Di Juan Miguel Matos
@jfoxnoitulover
Nella Repubblica Dominicana, l’arrivo della Settimana Santa non rappresenta solo un momento di riflessione spirituale, ma anche un’opportunità per riconnettersi con le radici culturali attraverso la gastronomia. Tra gli elementi più emblematici di questo periodo spiccano i fagioli dolci, un dessert unico al mondo che combina ingredienti come fagioli rossi, latte di cocco, latte evaporato, zucchero, spezie e biscotti.
Più che un semplice piatto, i fagioli dolci sono un simbolo di unione familiare, tradizione e patrimonio culinario che si tramanda di generazione in generazione. Ogni famiglia ha la propria ricetta, il proprio tocco speciale e il proprio modo di condividerli.
Per approfondire questa tradizione da una prospettiva esperta, abbiamo parlato con Kirssy Asenjo, riconosciuta per il suo talento nella pasticceria e per il suo impegno nel valorizzare i sapori autentici dominicani attraverso il suo marchio Yaderis Delicious.
Abbiamo parlato con l’esperta
1- Dalla tua esperienza, cosa rappresentano i fagioli dolci all’interno dell’identità culturale dominicana, soprattutto durante la Settimana Santa?
I fagioli dolci rappresentano molto più di un dessert: sono un simbolo vivo dell’identità dominicana. Durante la Settimana Santa questo piatto collega le generazioni, unisce le famiglie e risveglia ricordi che vanno dall’infanzia all’età adulta. È una tradizione che parla di casa, di condivisione e delle nostre radici. Ogni cucchiaiata porta con sé storia, cultura e quel calore umano che caratterizza il popolo dominicano.
2- Qual è, secondo te, il segreto per ottenere dei fagioli dolci perfetti nel gusto e nella consistenza?
Il segreto sta nel rispetto e nell’equilibrio del processo. Ottenere una consistenza cremosa senza perdere l’essenza del fagiolo è fondamentale. La qualità degli ingredienti, soprattutto il latte di cocco, il latte evaporato e le spezie, fa una grande differenza. Ma al di là della tecnica, c’è qualcosa che non può mancare: farli con passione e dedizione. I fagioli dolci non si preparano in fretta, si preparano con intenzione.
3- In un mondo in cui la gastronomia è in costante evoluzione, come si possono innovare i fagioli dolci senza perdere la loro essenza tradizionale?
L’innovazione deve partire dal rispetto. Si possono esplorare nuove presentazioni, come versioni più leggere, senza lattosio o persino adattamenti gourmet, ma mantenendo sempre i sapori base che li definiscono.

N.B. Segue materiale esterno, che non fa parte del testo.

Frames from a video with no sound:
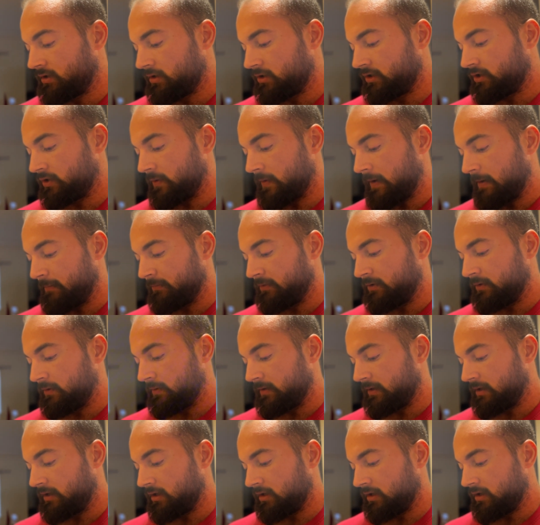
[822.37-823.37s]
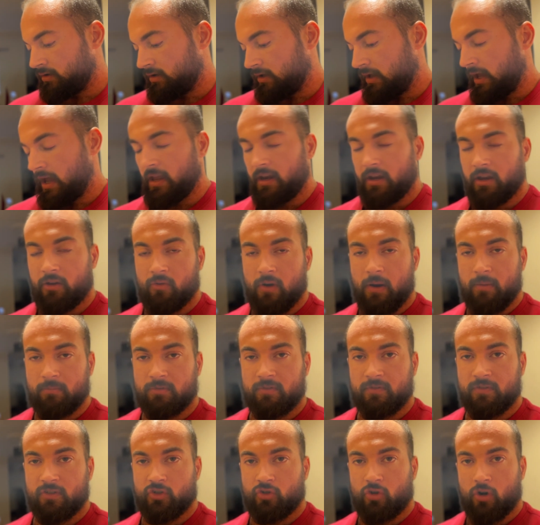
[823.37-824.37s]
So I'm doing 80 grams of
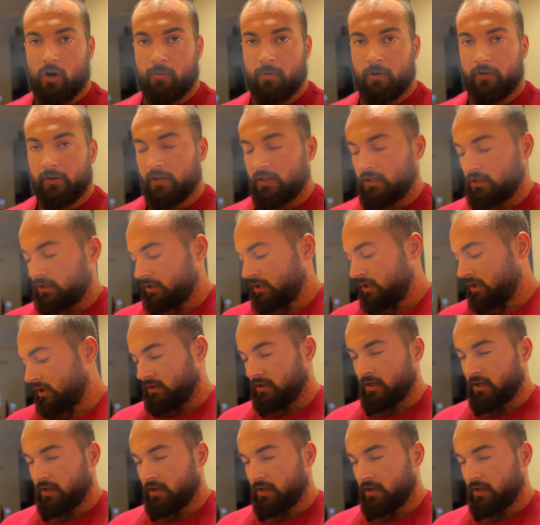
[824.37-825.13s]
strawberries,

Innovare non significa cambiare l’essenza, ma reinterpretarla. Si tratta di onorare la tradizione, connettendosi al tempo stesso con le nuove generazioni che cercano esperienze diverse.

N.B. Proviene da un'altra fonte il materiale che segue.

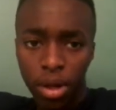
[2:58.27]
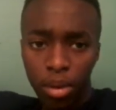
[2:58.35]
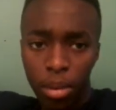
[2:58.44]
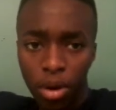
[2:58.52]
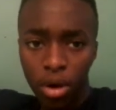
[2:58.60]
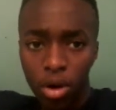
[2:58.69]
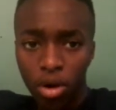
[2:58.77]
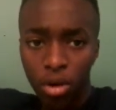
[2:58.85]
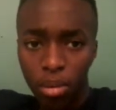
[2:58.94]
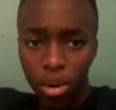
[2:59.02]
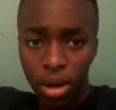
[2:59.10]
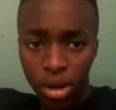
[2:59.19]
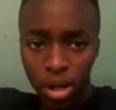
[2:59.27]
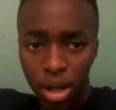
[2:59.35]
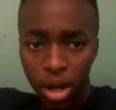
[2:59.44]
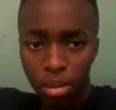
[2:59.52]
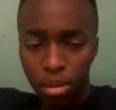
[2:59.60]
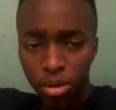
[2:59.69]
Baron Corbin and Dean
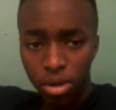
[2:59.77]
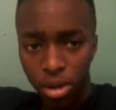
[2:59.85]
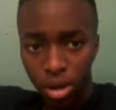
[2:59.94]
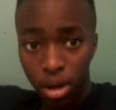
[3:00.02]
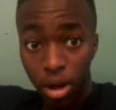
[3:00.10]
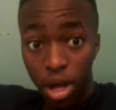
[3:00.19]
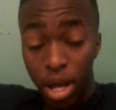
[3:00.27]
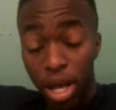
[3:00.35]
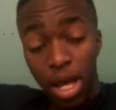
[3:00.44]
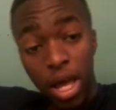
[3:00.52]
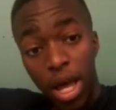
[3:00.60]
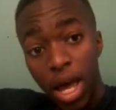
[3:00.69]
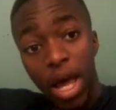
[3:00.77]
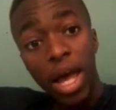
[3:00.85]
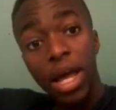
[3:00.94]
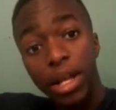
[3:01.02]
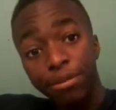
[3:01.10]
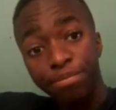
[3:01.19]
Ambrose on there.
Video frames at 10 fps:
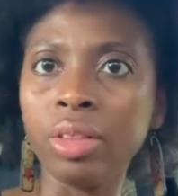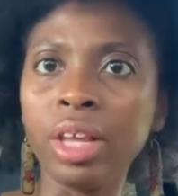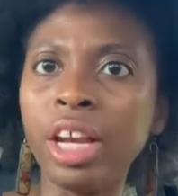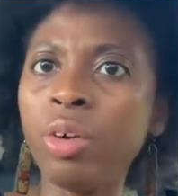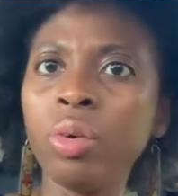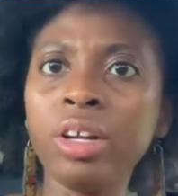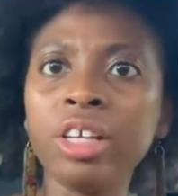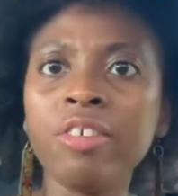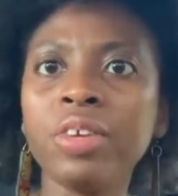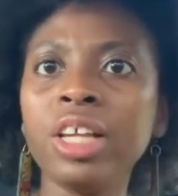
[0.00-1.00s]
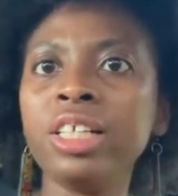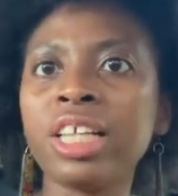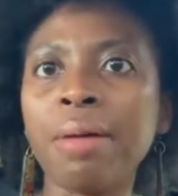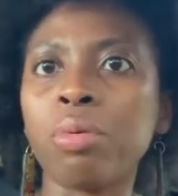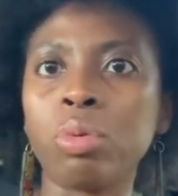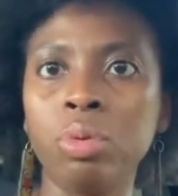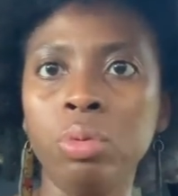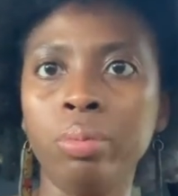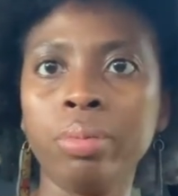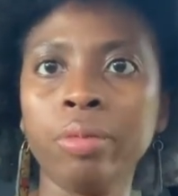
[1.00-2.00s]
They didn't want to give any type of
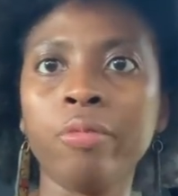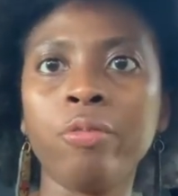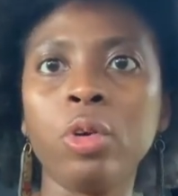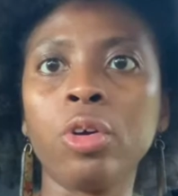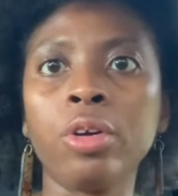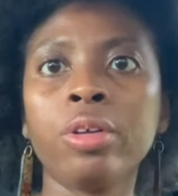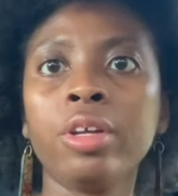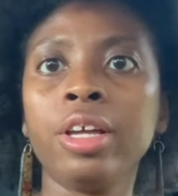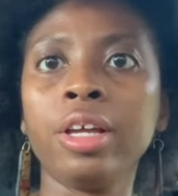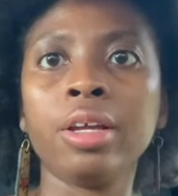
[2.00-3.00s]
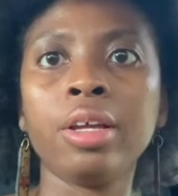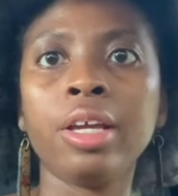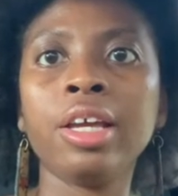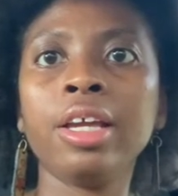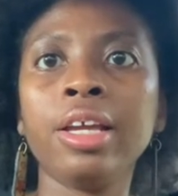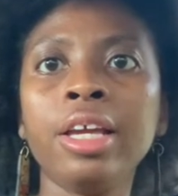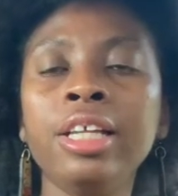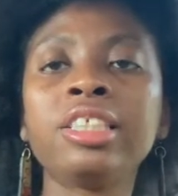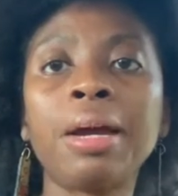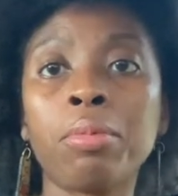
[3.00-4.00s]
room for
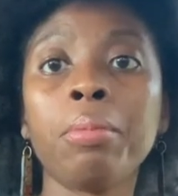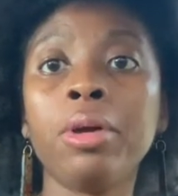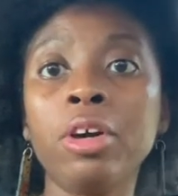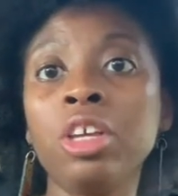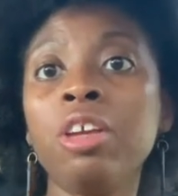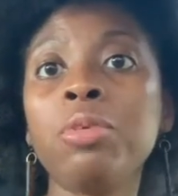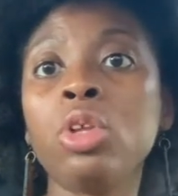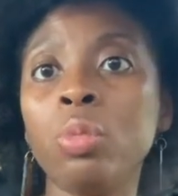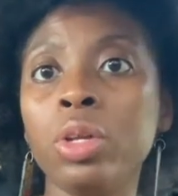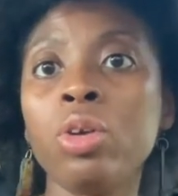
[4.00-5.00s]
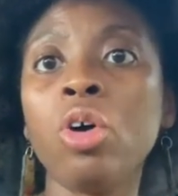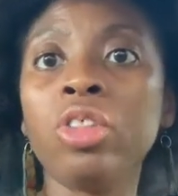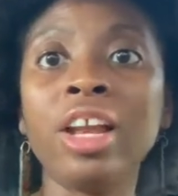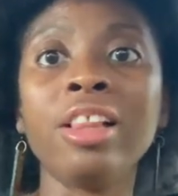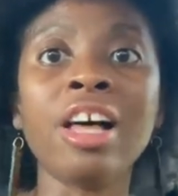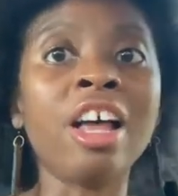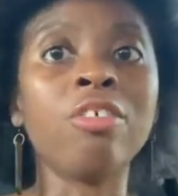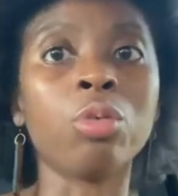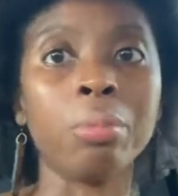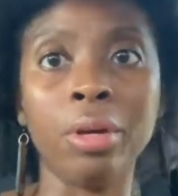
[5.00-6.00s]
any type of rebellion, even though we know that a lot
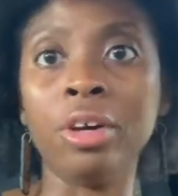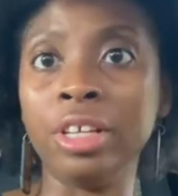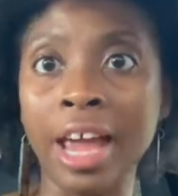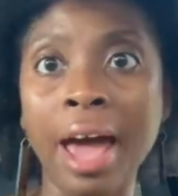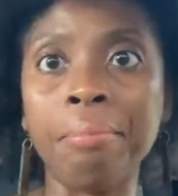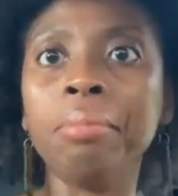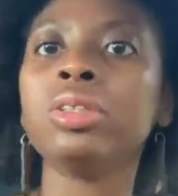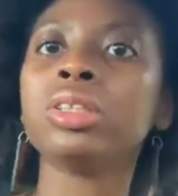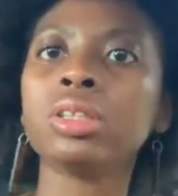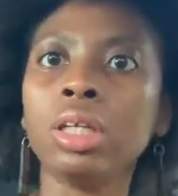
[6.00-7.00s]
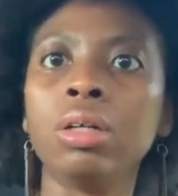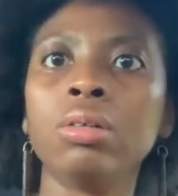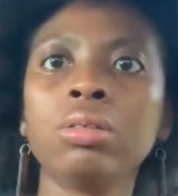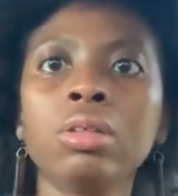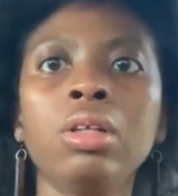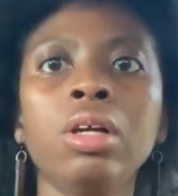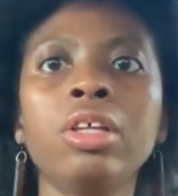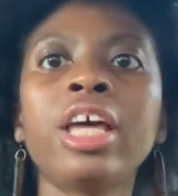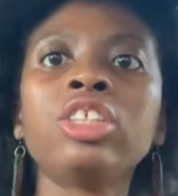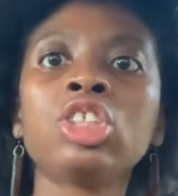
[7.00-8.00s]
of rebellion happened. But still,
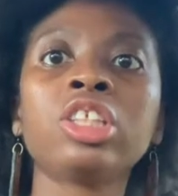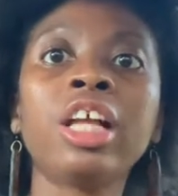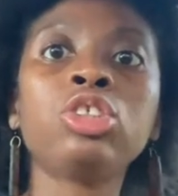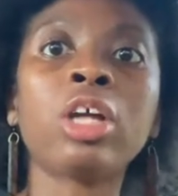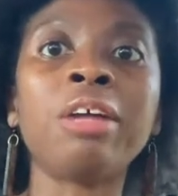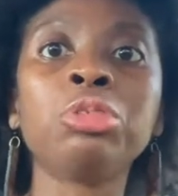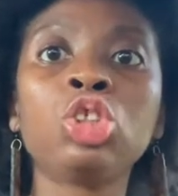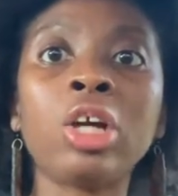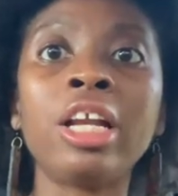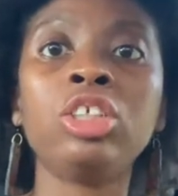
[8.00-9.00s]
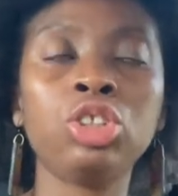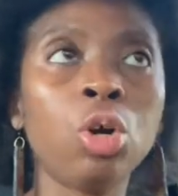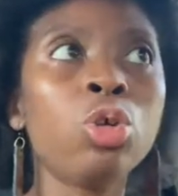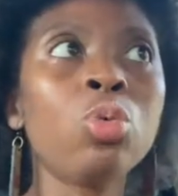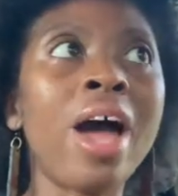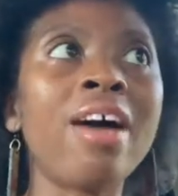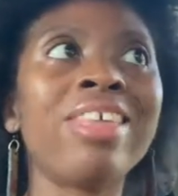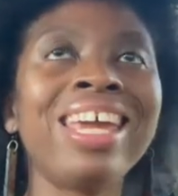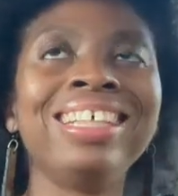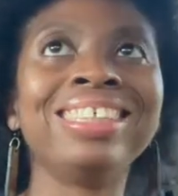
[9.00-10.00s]
that just lets you, I'm just trying to show you how
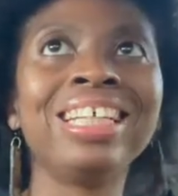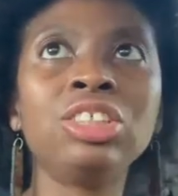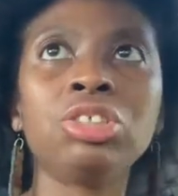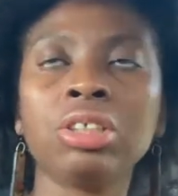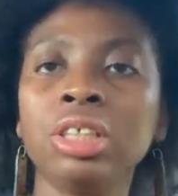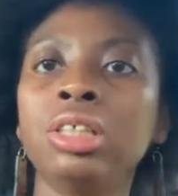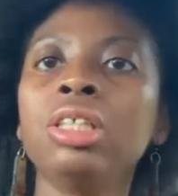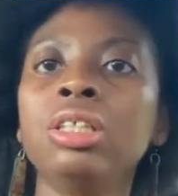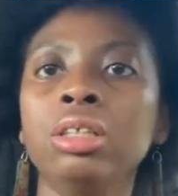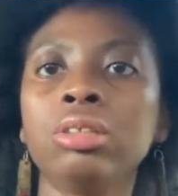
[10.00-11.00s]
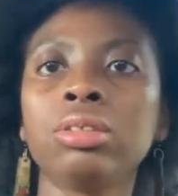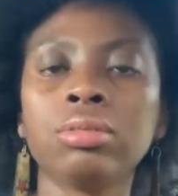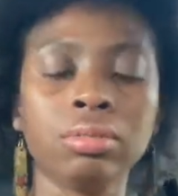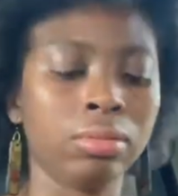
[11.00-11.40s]
they intentionally did this.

4- Quali errori comuni si commettono nella preparazione di questo dolce e come si possono evitare?
Uno degli errori più comuni è non trovare il giusto equilibrio tra dolcezza e spezie, cosa che può compromettere il sapore originale. Un altro errore frequente è non cuocere abbastanza il composto, influenzando la consistenza cremosa tipica di questo dessert. Un altro errore molto comune, e per me il più importante, è la qualità degli ingredienti: usare prodotti di bassa qualità influisce direttamente sul risultato finale, soprattutto nel gusto. Questi errori si possono evitare utilizzando materie prime di buona qualità, rispettando le giuste proporzioni degli ingredienti e preparando il dolce con pazienza e dedizione, affinché il composto si amalgami bene e si ottenga la consistenza cremosa desiderata.
5- Dal tuo ruolo di CEO di Yaderis Delicious, come contribuisci a mantenere viva la tradizione e ad adattarla alle nuove generazioni?

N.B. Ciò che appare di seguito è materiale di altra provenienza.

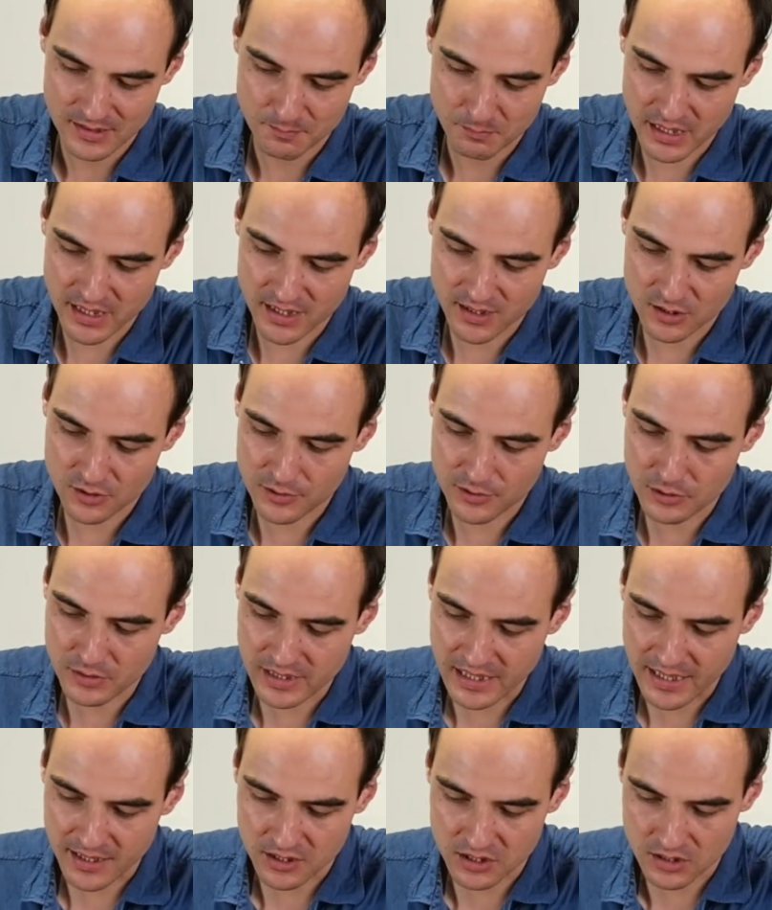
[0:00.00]
But it's very
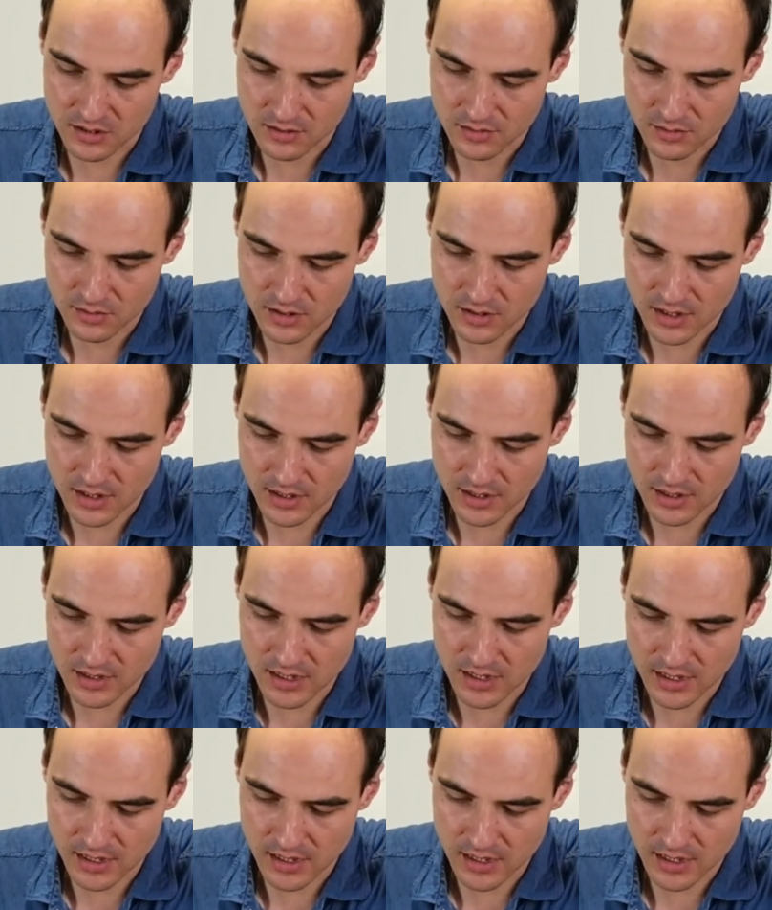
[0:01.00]
nice to see the tea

In Yaderis Delicious, il mio approccio è preservare l’essenza delle nostre tradizioni, presentandole allo stesso tempo in modo moderno e accattivante. Un esempio è la creazione del Flan di fagioli dolci, una proposta che trasforma questo dessert così emblematico in una versione innovativa, senza perdere la sua essenza né i suoi sapori caratteristici. Attraverso questo tipo di creazioni cerchiamo di connetterci con le nuove generazioni, che apprezzano l’autenticità ma amano anche ciò che è diverso. Per me, mantenere viva la tradizione non significa solo conservarla, ma anche reinventarla con rispetto, creatività e uno scopo, affinché continui a essere rilevante nel tempo.
Perché alla fine, quando una tradizione evolve senza perdere la sua anima… provarla non basta!